Kudüs Fatihi Selahaddin Eyyubi üç semavi din için de kutsal olan Kudüs’ü 88 yıllık Haçlı işgalinden kurtarmıştır.
Bir şehzade gibi yetişen ve iyi bir eğitim gören Selahaddin Eyyubi, genç yaşlarda Haçlılar’a karşı yapılan seferlere katılarak Şam şahneliğine kadar yükselmiştir.
1187’de Hittin denilen yerde Haçlılar’la yaptığı meydan savaşında büyük bir zafer kazanan Selahaddin Eyyubi Haçlı ordusunu imha etmiştir.

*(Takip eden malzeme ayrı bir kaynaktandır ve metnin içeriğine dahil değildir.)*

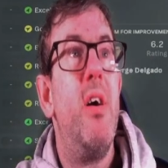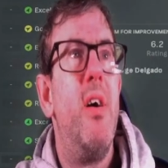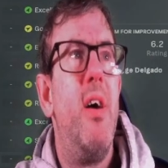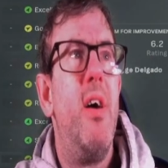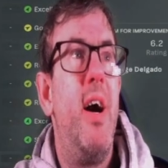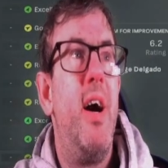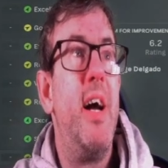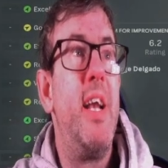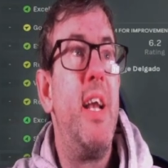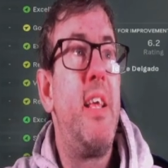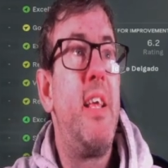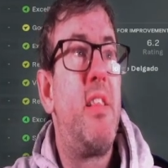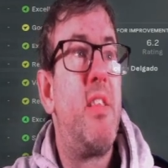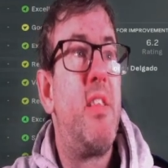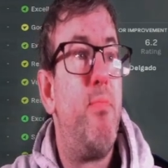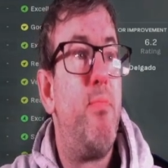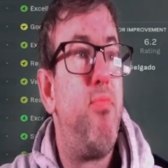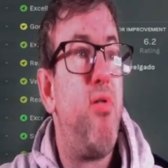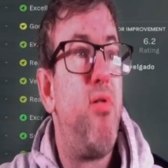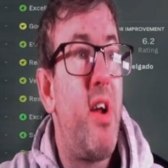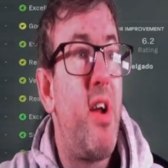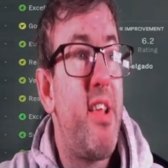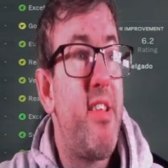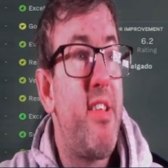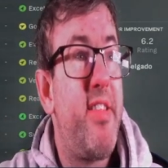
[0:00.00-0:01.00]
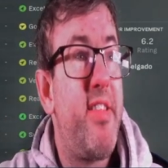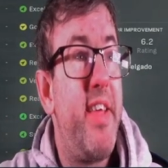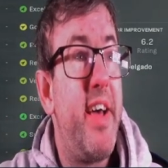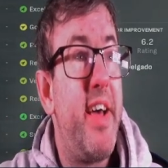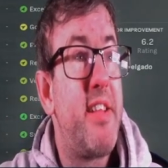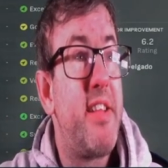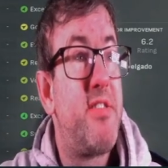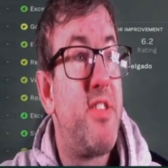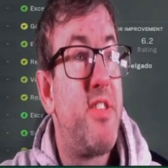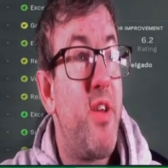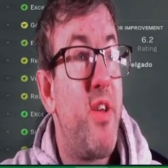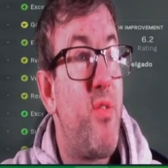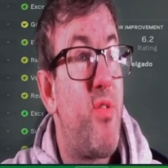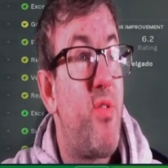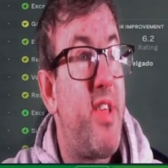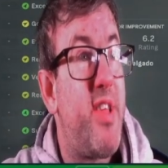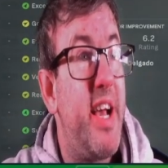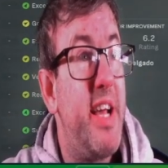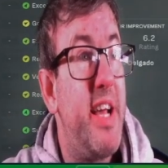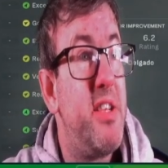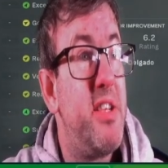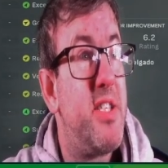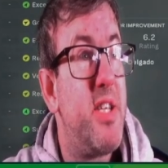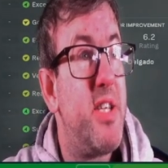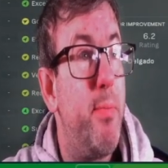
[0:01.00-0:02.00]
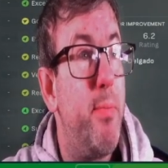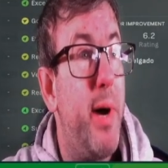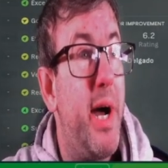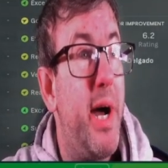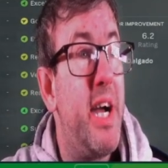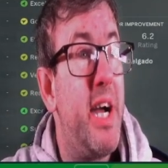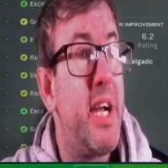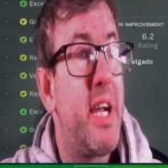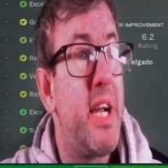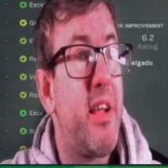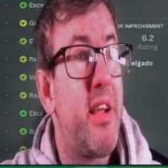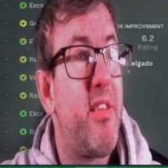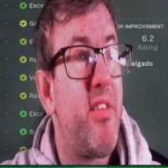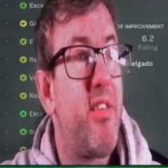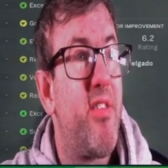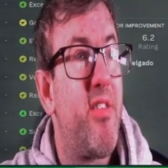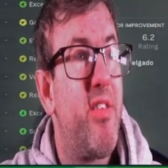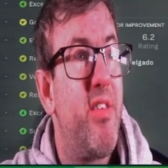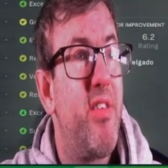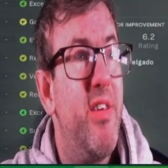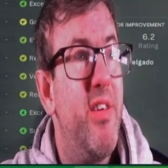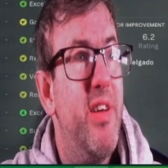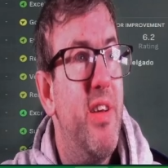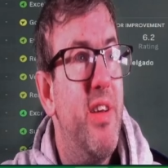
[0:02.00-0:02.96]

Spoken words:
I need to press their 2 centre-backs.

Selahaddin Eyyubi, bu zaferden sonra hızlı bir fetih hareketine girişerek, Filistin’de birçok kaleyi ele geçirmiştir. Birkaç hafta içinde büyüklü küçüklü 52 şehir fethettikten sonra 20 Eylül 1187’de Kudüs’ü kuşatmıştır. Miraç mucizesinin yıl dönümü olan 2 Ekim 1187 Cuma günü Kudüs fethetmiştir.
Haçlılarca tahrip edilen Mescid-i Aksa’yı kendi elleriyle süpüren ve gül yağıyla yıkatan Selahaddin Eyyubi, Harem-i Şerif’i Hıristiyanlara ait sembollerden arındırmıştır.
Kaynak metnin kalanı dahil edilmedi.